Transcribe only the lines of the listing below from the one holding "[00:00:03.54]" through the one holding "[00:00:04.54]", inclusive, without any change.

[[ Exercise input open ]]

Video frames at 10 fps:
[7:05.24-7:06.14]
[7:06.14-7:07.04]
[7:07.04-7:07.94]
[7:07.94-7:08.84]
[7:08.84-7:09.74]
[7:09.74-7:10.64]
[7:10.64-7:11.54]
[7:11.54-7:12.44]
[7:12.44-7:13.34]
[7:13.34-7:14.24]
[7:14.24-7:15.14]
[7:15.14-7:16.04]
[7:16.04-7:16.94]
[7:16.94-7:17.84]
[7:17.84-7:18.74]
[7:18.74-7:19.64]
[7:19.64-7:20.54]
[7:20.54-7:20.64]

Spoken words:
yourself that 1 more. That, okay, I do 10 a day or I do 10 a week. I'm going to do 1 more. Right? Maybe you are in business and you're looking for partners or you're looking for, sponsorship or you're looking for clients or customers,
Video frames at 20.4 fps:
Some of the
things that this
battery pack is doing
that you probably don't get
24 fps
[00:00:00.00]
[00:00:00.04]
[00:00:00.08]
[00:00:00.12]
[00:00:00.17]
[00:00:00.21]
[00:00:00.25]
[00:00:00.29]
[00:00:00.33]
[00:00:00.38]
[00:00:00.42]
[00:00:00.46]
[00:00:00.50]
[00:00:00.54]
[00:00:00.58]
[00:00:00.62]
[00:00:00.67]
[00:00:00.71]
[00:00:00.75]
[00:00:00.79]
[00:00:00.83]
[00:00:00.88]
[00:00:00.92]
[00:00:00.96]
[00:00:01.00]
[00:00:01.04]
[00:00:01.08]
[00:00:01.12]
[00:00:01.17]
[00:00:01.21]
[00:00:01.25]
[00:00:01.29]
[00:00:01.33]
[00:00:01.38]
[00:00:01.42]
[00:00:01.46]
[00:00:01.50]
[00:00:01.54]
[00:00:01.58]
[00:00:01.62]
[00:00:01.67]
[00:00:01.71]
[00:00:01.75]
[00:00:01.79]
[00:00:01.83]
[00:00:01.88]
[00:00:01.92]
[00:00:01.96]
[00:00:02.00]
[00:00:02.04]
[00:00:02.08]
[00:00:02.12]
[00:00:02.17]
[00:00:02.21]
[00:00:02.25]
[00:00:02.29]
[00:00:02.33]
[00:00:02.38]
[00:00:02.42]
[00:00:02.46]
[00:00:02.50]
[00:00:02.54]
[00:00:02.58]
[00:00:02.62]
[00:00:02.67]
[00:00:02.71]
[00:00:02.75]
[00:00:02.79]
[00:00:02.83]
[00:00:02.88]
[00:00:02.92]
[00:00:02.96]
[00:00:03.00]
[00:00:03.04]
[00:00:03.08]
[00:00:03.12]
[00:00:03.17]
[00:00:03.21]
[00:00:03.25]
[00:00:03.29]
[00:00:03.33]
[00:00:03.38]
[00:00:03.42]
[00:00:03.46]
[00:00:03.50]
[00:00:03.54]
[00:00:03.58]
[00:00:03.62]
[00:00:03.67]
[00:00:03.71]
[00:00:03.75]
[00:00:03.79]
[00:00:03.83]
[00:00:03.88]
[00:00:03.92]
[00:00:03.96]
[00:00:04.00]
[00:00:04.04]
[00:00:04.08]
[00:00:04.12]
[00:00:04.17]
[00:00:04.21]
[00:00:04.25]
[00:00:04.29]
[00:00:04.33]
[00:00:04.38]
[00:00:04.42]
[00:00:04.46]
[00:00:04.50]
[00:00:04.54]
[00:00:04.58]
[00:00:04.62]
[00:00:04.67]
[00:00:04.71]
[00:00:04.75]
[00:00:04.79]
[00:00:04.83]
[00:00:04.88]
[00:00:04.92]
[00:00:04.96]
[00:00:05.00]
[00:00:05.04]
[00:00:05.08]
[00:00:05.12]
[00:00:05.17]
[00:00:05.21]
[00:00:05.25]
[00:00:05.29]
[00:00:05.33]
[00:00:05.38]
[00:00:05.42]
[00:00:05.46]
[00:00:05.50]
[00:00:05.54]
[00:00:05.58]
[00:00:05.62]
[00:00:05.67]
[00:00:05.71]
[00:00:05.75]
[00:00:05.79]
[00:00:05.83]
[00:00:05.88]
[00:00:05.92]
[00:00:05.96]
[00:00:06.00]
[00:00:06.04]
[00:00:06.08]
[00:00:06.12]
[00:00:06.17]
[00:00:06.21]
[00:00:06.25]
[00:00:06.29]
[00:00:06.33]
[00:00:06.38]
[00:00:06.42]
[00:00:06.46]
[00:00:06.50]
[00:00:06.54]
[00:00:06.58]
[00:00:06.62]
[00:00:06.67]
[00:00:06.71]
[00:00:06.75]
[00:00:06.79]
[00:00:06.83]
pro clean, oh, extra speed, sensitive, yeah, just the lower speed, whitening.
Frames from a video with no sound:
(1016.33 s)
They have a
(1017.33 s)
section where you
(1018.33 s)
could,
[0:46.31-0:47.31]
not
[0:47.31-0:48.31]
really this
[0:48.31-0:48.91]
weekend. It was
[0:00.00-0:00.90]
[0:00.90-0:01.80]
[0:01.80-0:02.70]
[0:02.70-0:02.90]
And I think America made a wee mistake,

[[ Exercise input closed ]]

The answer
[00:00:03.54]
[00:00:03.58]
[00:00:03.62]
[00:00:03.67]
[00:00:03.71]
[00:00:03.75]
[00:00:03.79]
[00:00:03.83]
[00:00:03.88]
[00:00:03.92]
[00:00:03.96]
[00:00:04.00]
[00:00:04.04]
[00:00:04.08]
[00:00:04.12]
[00:00:04.17]
[00:00:04.21]
[00:00:04.25]
[00:00:04.29]
[00:00:04.33]
[00:00:04.38]
[00:00:04.42]
[00:00:04.46]
[00:00:04.50]
[00:00:04.54]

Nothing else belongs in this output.